======== EXERCISE INPUTS

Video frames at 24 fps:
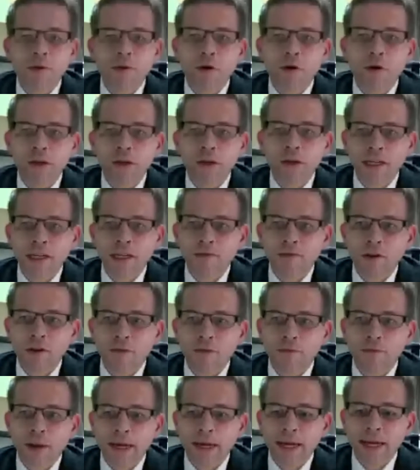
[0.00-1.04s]
quality of
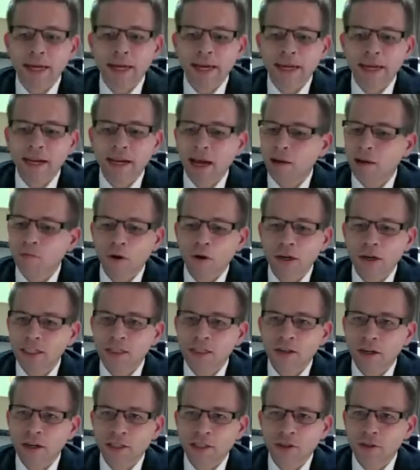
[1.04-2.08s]
life back again, and why didn't
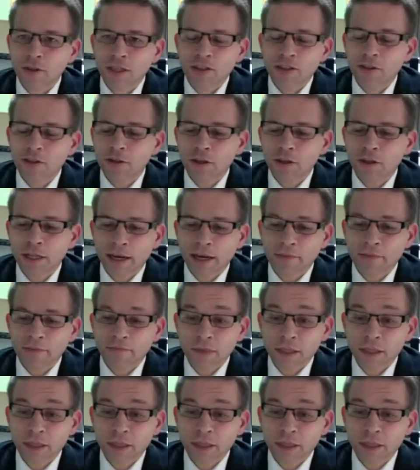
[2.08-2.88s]
I do this earlier?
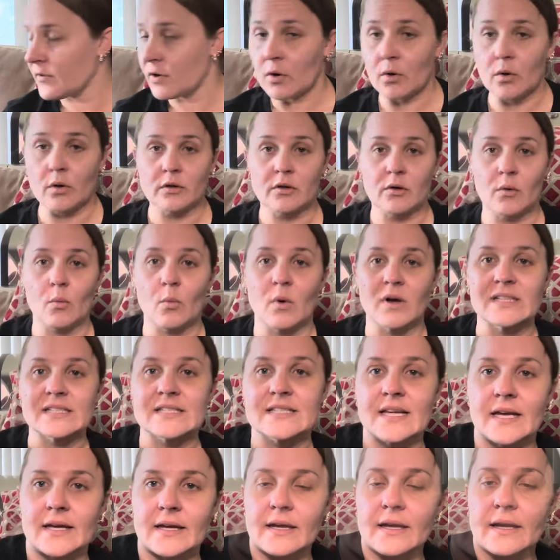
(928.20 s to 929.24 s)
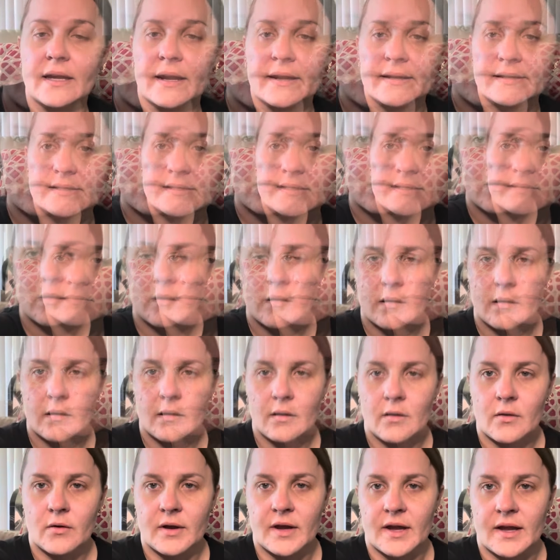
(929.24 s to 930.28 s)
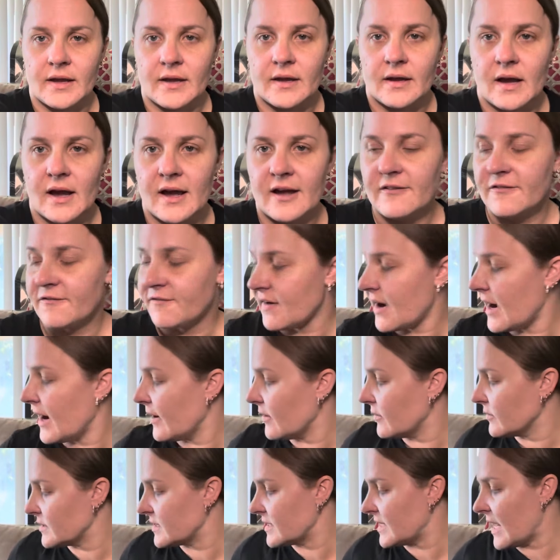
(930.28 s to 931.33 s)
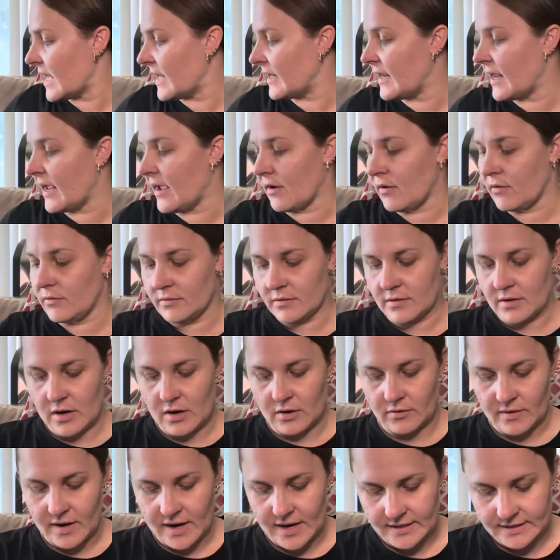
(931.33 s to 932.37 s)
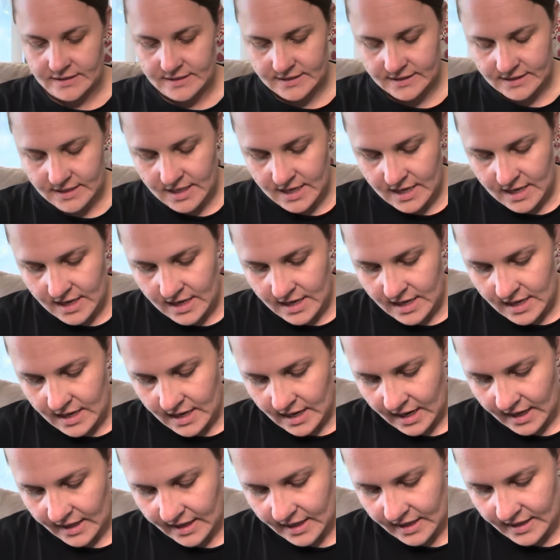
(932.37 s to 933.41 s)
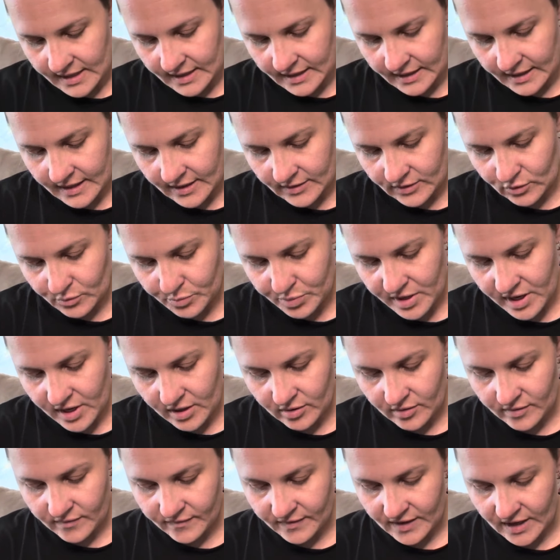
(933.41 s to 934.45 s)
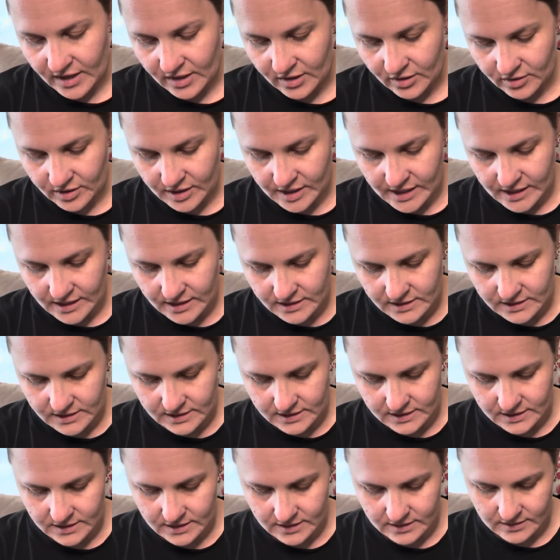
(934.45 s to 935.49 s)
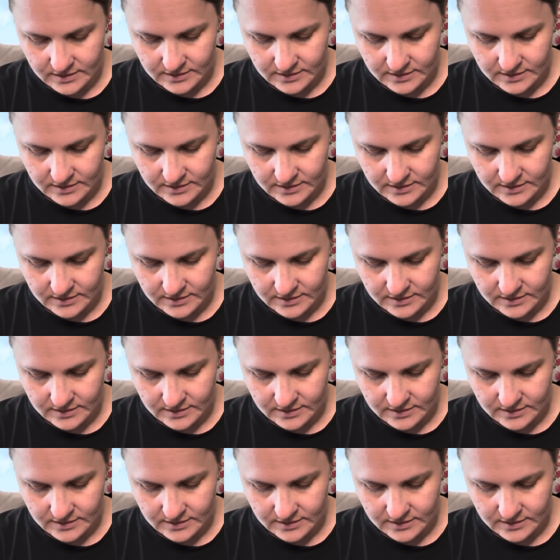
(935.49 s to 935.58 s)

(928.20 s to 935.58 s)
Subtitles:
Hold on 1 second, guys. Okay, I filed that nail. All right, I got another pair of earrings.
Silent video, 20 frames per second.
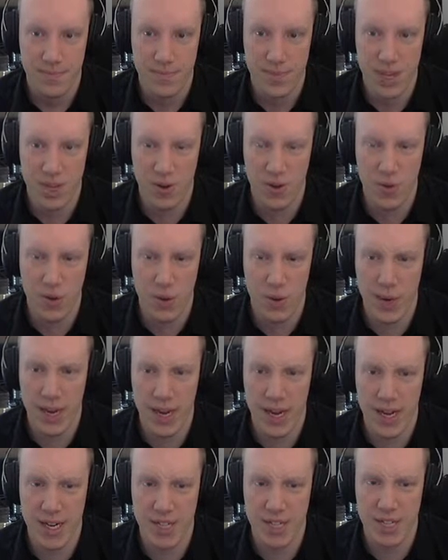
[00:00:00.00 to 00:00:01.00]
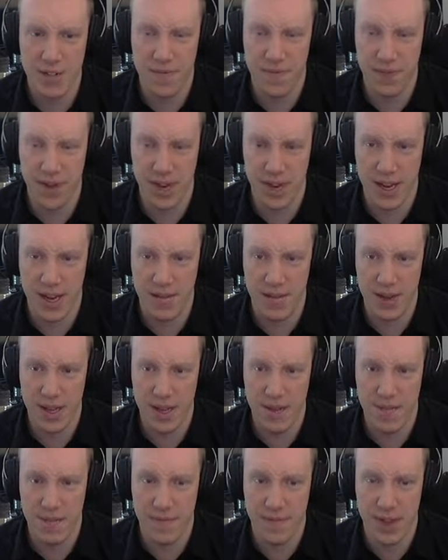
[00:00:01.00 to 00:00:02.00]
The only way I survive
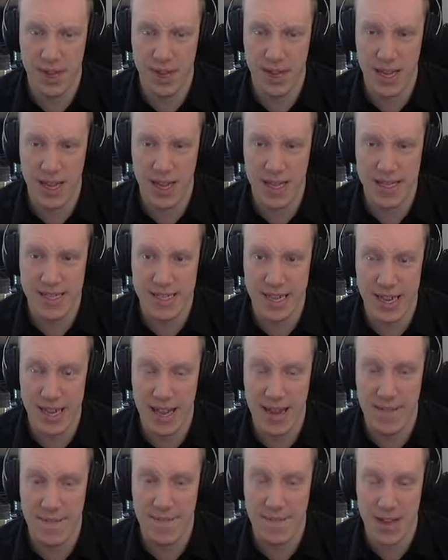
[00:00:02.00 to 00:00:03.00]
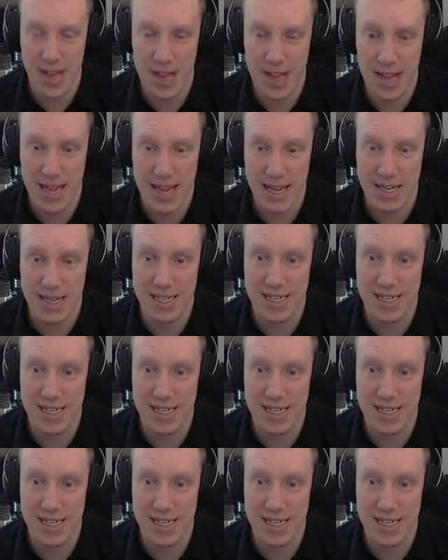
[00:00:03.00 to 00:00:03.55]
is if he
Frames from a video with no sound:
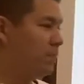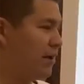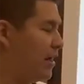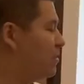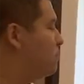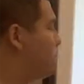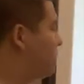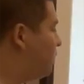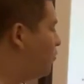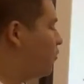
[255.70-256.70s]
again,
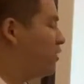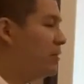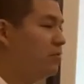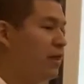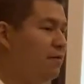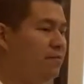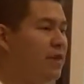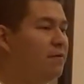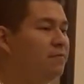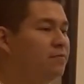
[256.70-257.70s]
before you enable
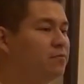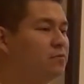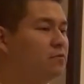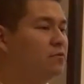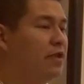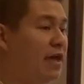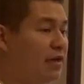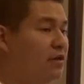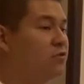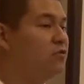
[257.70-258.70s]
IBM
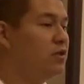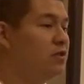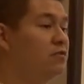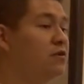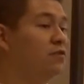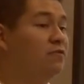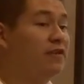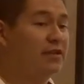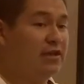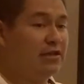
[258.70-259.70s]
tagging, you need to set your
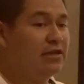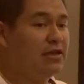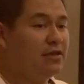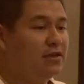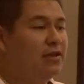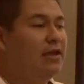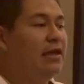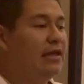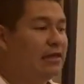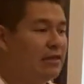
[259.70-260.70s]
VLAN ID
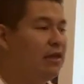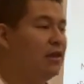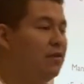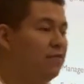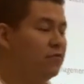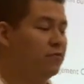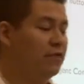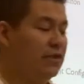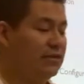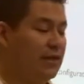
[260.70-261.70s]
and then enable your
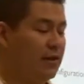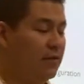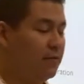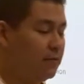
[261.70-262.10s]
VLAN tag.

================

Every line from the one with "[00:00:03.00 to 00:00:03.55]" through the end of the records is to be reproduced exactly, and the pictures are to be left out.

OUTPUT BELOW =
[00:00:03.00 to 00:00:03.55]
is if he
Frames from a video with no sound:
[255.70-256.70s]
again,
[256.70-257.70s]
before you enable
[257.70-258.70s]
IBM
[258.70-259.70s]
tagging, you need to set your
[259.70-260.70s]
VLAN ID
[260.70-261.70s]
and then enable your
[261.70-262.10s]
VLAN tag.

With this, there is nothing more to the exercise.